- Activity
Repeat the data verbatim, images excluded.

Stored data entries:

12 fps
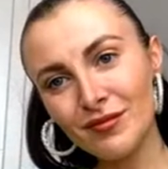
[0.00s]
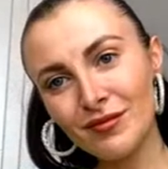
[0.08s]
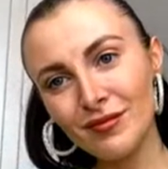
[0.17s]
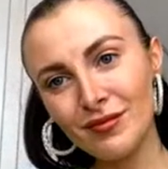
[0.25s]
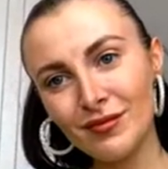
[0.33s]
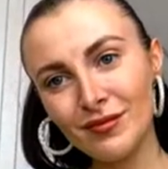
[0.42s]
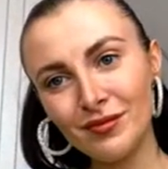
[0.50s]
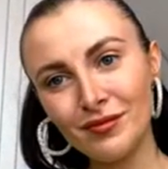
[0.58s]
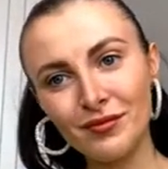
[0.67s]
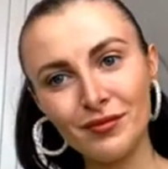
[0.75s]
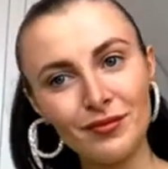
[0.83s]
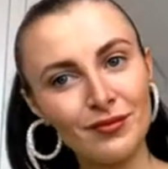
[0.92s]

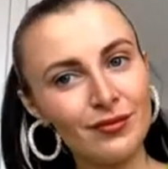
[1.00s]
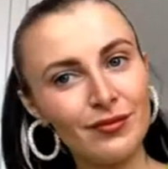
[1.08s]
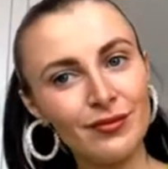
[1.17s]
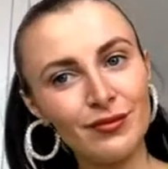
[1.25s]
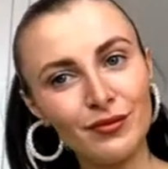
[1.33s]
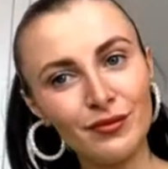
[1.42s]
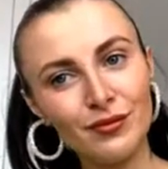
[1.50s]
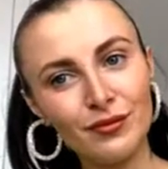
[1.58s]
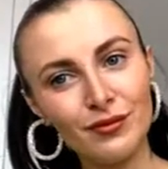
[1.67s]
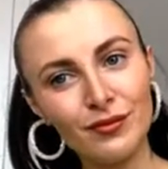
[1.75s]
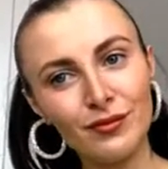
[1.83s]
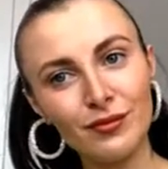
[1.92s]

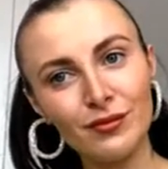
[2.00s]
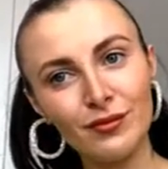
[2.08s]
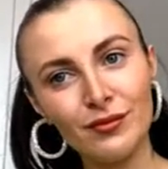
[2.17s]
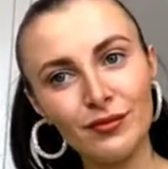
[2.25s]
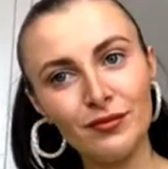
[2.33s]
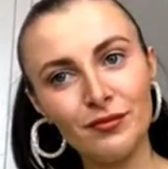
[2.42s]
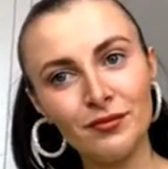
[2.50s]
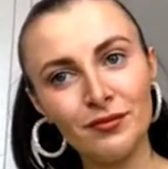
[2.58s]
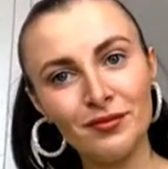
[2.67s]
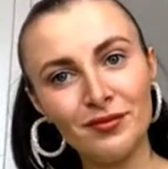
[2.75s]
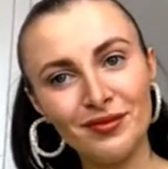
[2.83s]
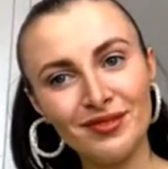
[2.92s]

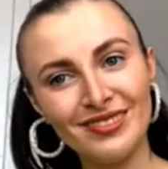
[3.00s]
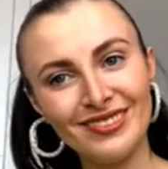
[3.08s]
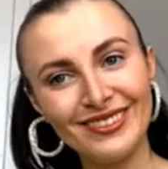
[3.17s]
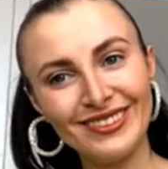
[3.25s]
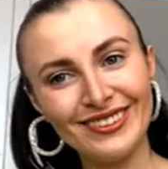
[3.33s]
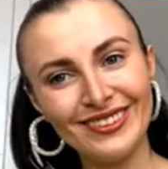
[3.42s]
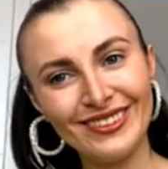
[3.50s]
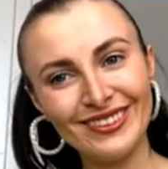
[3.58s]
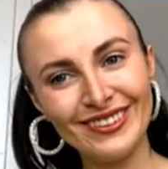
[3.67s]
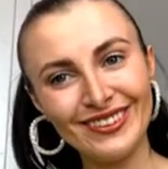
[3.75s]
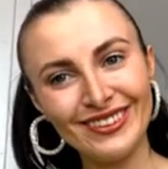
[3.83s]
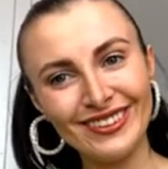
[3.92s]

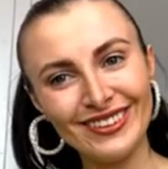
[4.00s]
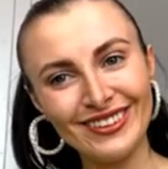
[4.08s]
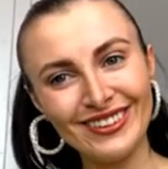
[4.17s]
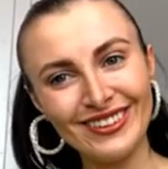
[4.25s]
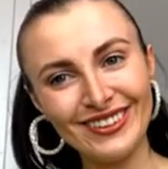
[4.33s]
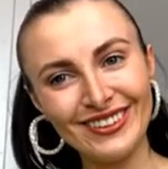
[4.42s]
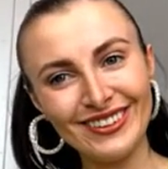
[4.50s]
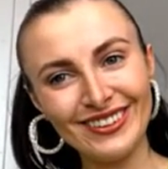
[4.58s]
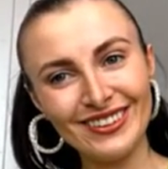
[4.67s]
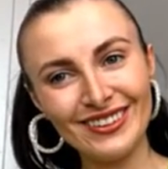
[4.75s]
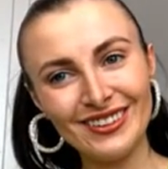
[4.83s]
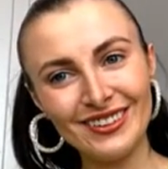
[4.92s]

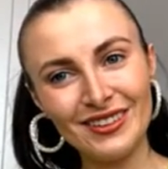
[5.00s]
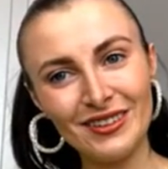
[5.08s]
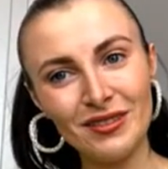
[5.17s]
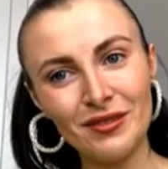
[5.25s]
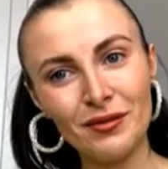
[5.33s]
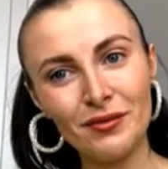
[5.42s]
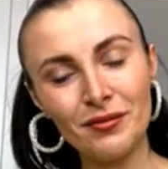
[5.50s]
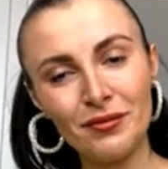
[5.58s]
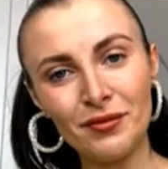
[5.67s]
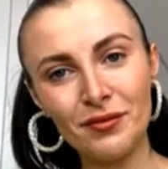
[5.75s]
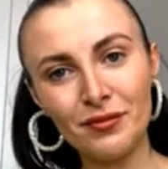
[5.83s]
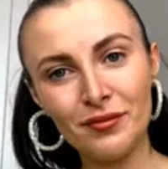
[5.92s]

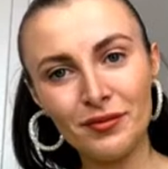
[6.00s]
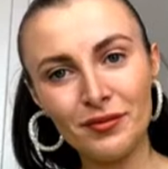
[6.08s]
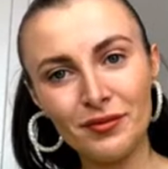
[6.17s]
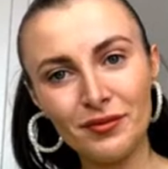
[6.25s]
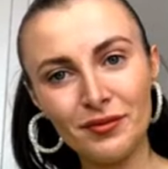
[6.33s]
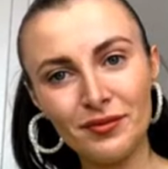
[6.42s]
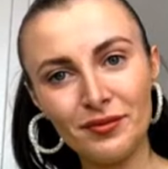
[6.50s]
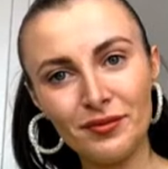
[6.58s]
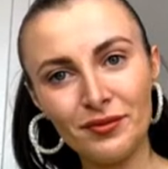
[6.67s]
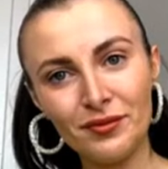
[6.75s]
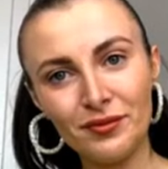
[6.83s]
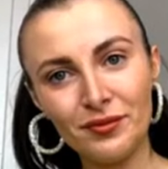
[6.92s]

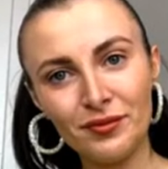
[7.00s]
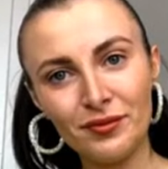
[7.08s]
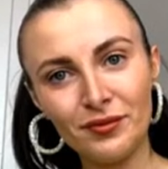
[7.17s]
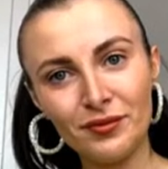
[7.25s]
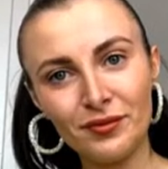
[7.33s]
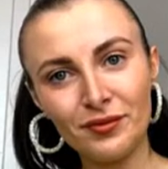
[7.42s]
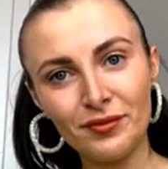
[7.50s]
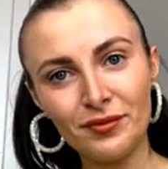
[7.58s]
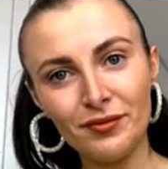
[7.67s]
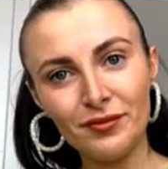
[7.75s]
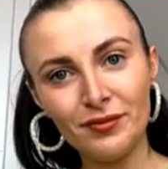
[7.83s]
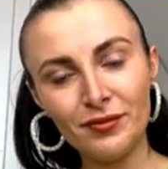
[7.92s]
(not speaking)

- Output of the task
12 fps
[0.00s]
[0.08s]
[0.17s]
[0.25s]
[0.33s]
[0.42s]
[0.50s]
[0.58s]
[0.67s]
[0.75s]
[0.83s]
[0.92s]

[1.00s]
[1.08s]
[1.17s]
[1.25s]
[1.33s]
[1.42s]
[1.50s]
[1.58s]
[1.67s]
[1.75s]
[1.83s]
[1.92s]

[2.00s]
[2.08s]
[2.17s]
[2.25s]
[2.33s]
[2.42s]
[2.50s]
[2.58s]
[2.67s]
[2.75s]
[2.83s]
[2.92s]

[3.00s]
[3.08s]
[3.17s]
[3.25s]
[3.33s]
[3.42s]
[3.50s]
[3.58s]
[3.67s]
[3.75s]
[3.83s]
[3.92s]

[4.00s]
[4.08s]
[4.17s]
[4.25s]
[4.33s]
[4.42s]
[4.50s]
[4.58s]
[4.67s]
[4.75s]
[4.83s]
[4.92s]

[5.00s]
[5.08s]
[5.17s]
[5.25s]
[5.33s]
[5.42s]
[5.50s]
[5.58s]
[5.67s]
[5.75s]
[5.83s]
[5.92s]

[6.00s]
[6.08s]
[6.17s]
[6.25s]
[6.33s]
[6.42s]
[6.50s]
[6.58s]
[6.67s]
[6.75s]
[6.83s]
[6.92s]

[7.00s]
[7.08s]
[7.17s]
[7.25s]
[7.33s]
[7.42s]
[7.50s]
[7.58s]
[7.67s]
[7.75s]
[7.83s]
[7.92s]
(not speaking)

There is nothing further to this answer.